Even within yourself there is the deepest organizing center. The part of you that watches the noise. Uncovering it and restoring its kingship clears the false identity, dissolves the performance-based relationship with love, and reorients the interior life.
But that’s not where the story ends. It becomes another portal into a deeper reality about the nature of things. A mystery unfolds at every level of observation.

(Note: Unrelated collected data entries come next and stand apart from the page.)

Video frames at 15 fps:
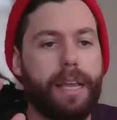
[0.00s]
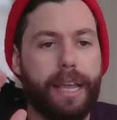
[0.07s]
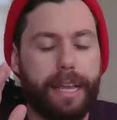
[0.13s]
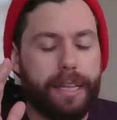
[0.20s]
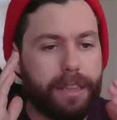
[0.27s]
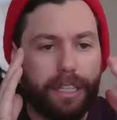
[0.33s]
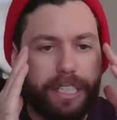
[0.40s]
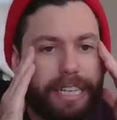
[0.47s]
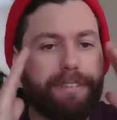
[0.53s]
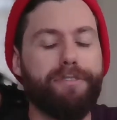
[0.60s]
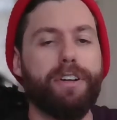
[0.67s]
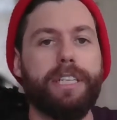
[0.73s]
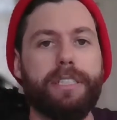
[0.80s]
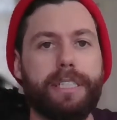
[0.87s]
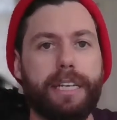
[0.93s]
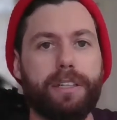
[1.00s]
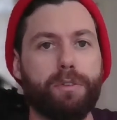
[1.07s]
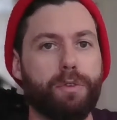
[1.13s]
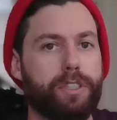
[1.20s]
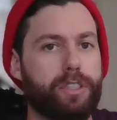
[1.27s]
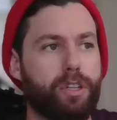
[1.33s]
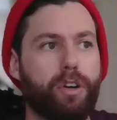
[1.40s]
the difference in the
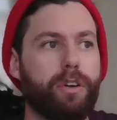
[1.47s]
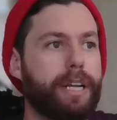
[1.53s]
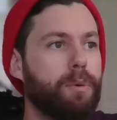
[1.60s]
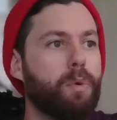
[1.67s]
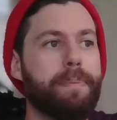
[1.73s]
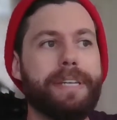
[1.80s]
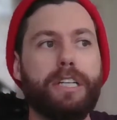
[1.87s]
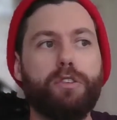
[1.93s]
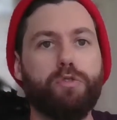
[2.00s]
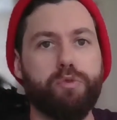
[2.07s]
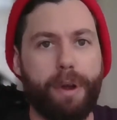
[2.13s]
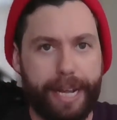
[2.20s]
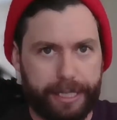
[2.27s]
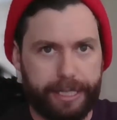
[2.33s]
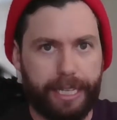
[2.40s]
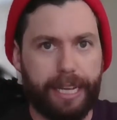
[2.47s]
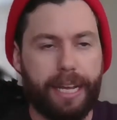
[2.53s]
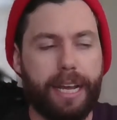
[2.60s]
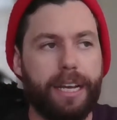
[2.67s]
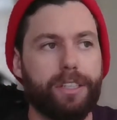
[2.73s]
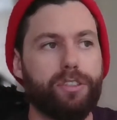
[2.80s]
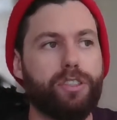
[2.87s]
result will be crazy.
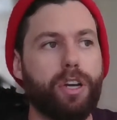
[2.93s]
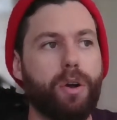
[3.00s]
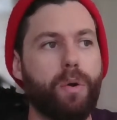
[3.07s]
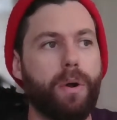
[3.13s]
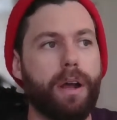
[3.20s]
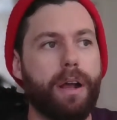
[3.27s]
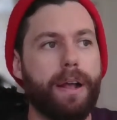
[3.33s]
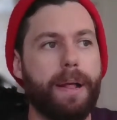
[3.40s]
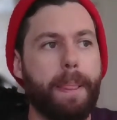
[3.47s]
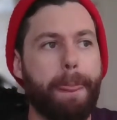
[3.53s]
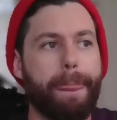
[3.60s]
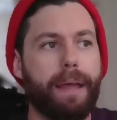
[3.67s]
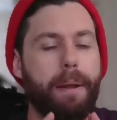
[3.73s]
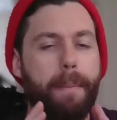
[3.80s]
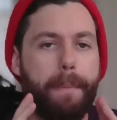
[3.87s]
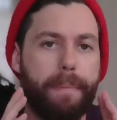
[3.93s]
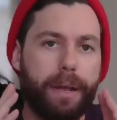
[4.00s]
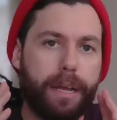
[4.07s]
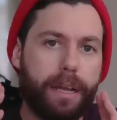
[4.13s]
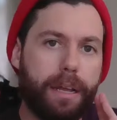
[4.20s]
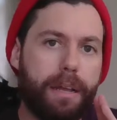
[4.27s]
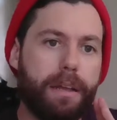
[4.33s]
So
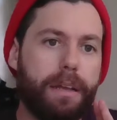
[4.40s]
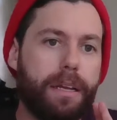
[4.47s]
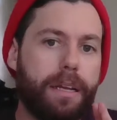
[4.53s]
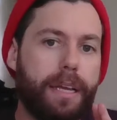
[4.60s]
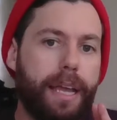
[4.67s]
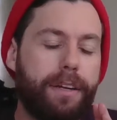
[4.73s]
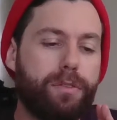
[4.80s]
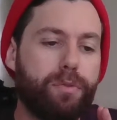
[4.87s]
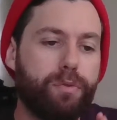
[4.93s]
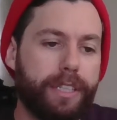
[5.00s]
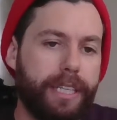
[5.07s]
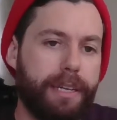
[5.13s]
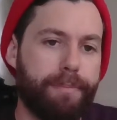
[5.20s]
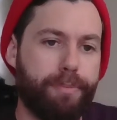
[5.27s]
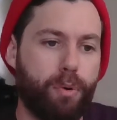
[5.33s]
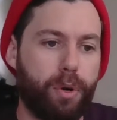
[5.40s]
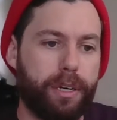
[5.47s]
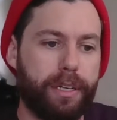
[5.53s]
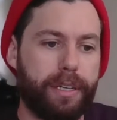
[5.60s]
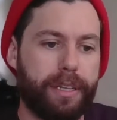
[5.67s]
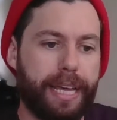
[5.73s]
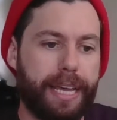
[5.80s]
it's really
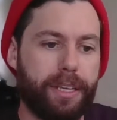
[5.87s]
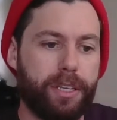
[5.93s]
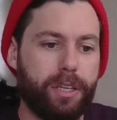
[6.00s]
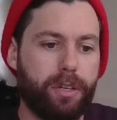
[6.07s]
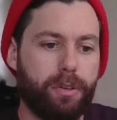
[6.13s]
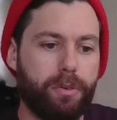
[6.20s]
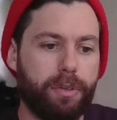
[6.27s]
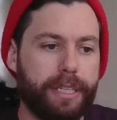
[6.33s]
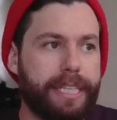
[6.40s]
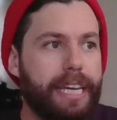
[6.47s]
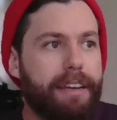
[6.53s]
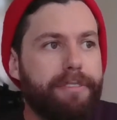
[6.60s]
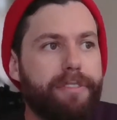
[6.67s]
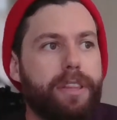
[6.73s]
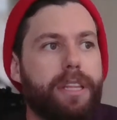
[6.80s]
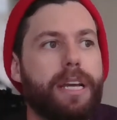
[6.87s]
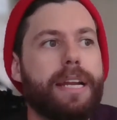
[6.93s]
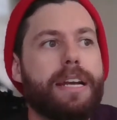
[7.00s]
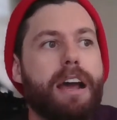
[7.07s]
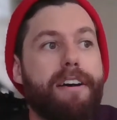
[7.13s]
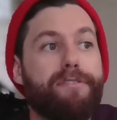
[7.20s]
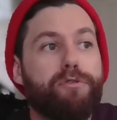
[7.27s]
important that you give
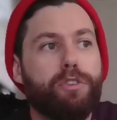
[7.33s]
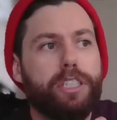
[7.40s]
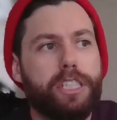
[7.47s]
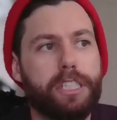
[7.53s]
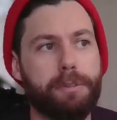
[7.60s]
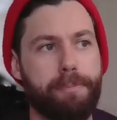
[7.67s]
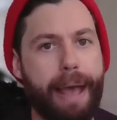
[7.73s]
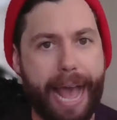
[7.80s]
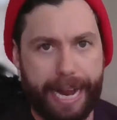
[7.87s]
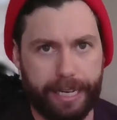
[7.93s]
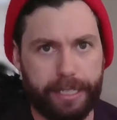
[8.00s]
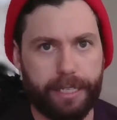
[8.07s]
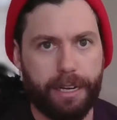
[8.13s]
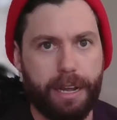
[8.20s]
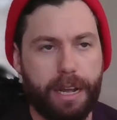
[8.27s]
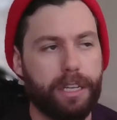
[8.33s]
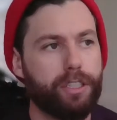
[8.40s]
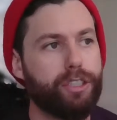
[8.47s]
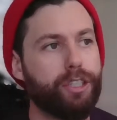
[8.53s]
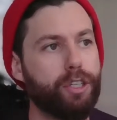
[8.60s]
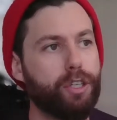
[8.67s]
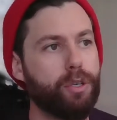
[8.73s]
enough respect
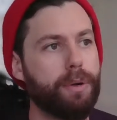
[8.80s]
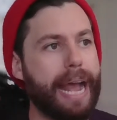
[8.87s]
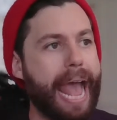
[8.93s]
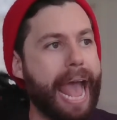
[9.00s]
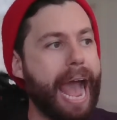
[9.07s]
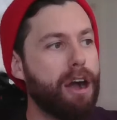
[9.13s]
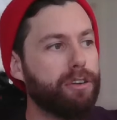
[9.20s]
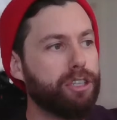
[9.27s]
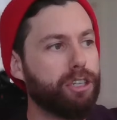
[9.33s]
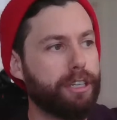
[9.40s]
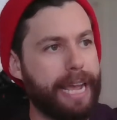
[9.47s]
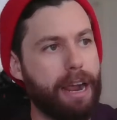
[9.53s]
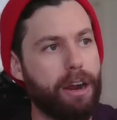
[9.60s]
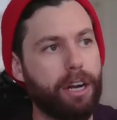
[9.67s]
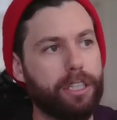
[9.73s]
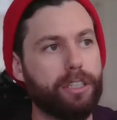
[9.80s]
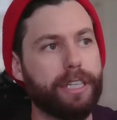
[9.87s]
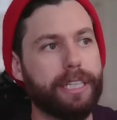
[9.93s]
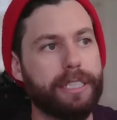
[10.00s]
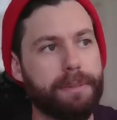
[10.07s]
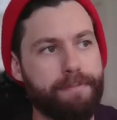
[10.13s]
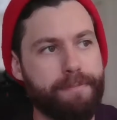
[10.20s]
to how your character
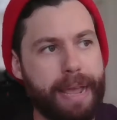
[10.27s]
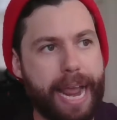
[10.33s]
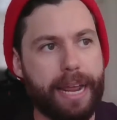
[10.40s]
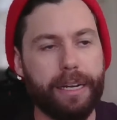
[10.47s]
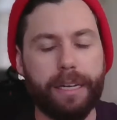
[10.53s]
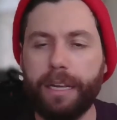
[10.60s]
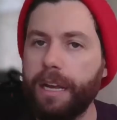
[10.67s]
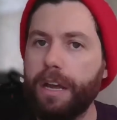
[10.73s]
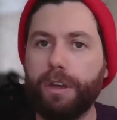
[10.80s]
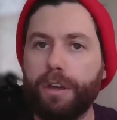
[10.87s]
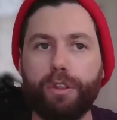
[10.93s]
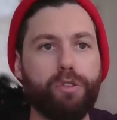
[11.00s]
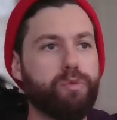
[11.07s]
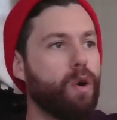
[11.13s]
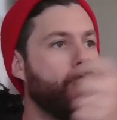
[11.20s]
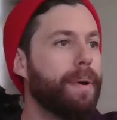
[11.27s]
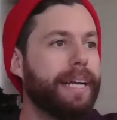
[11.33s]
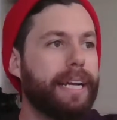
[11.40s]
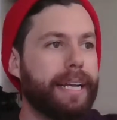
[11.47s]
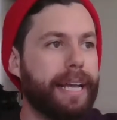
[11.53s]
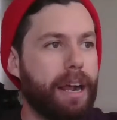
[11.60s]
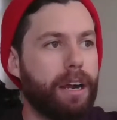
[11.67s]
is made.
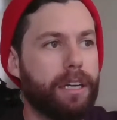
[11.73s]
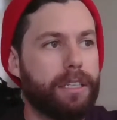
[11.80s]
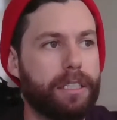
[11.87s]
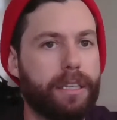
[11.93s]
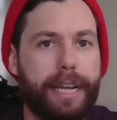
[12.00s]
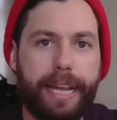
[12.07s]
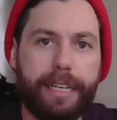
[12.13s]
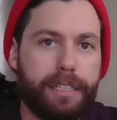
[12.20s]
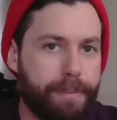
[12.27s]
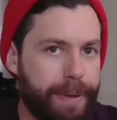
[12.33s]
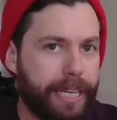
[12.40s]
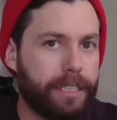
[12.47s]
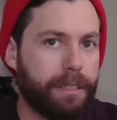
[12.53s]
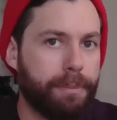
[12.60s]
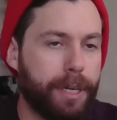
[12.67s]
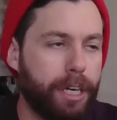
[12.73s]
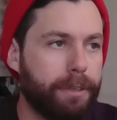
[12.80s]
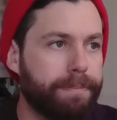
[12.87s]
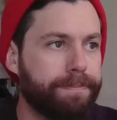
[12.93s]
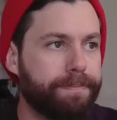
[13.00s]
Throwing a character into Mixamo,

I invite you to look inward. The thing that changed you and then ran its course. You know what it is.
Did you think that was the destination, as I did?
The Wine Kept Until Last
There is a moment at the wedding in Cana that tends to get overlooked by the miracle itself.
The steward tastes the wine Jesus made from water and goes to the bridegroom with an observation.
Everyone serves the good wine first. When people have drunk freely, then the poor wine. But you have kept the good wine until now.
The natural order is decline, entropy. The best is constructed first and then either reinforced or left to be consumed. Jesus reverses this entirely.
The baptists are real wine. Good wine. Necessary wine. Without them the feast doesn’t begin. But they are not the best wine.
The best wine arrives after the insufficiency shows itself, after you have drunk deeply from everything that came before and found that something is still missing.
It’s not a more intense version of what came before but a different category entirely. The only goal that isn’t vanity.

But you have kept the good wine until now.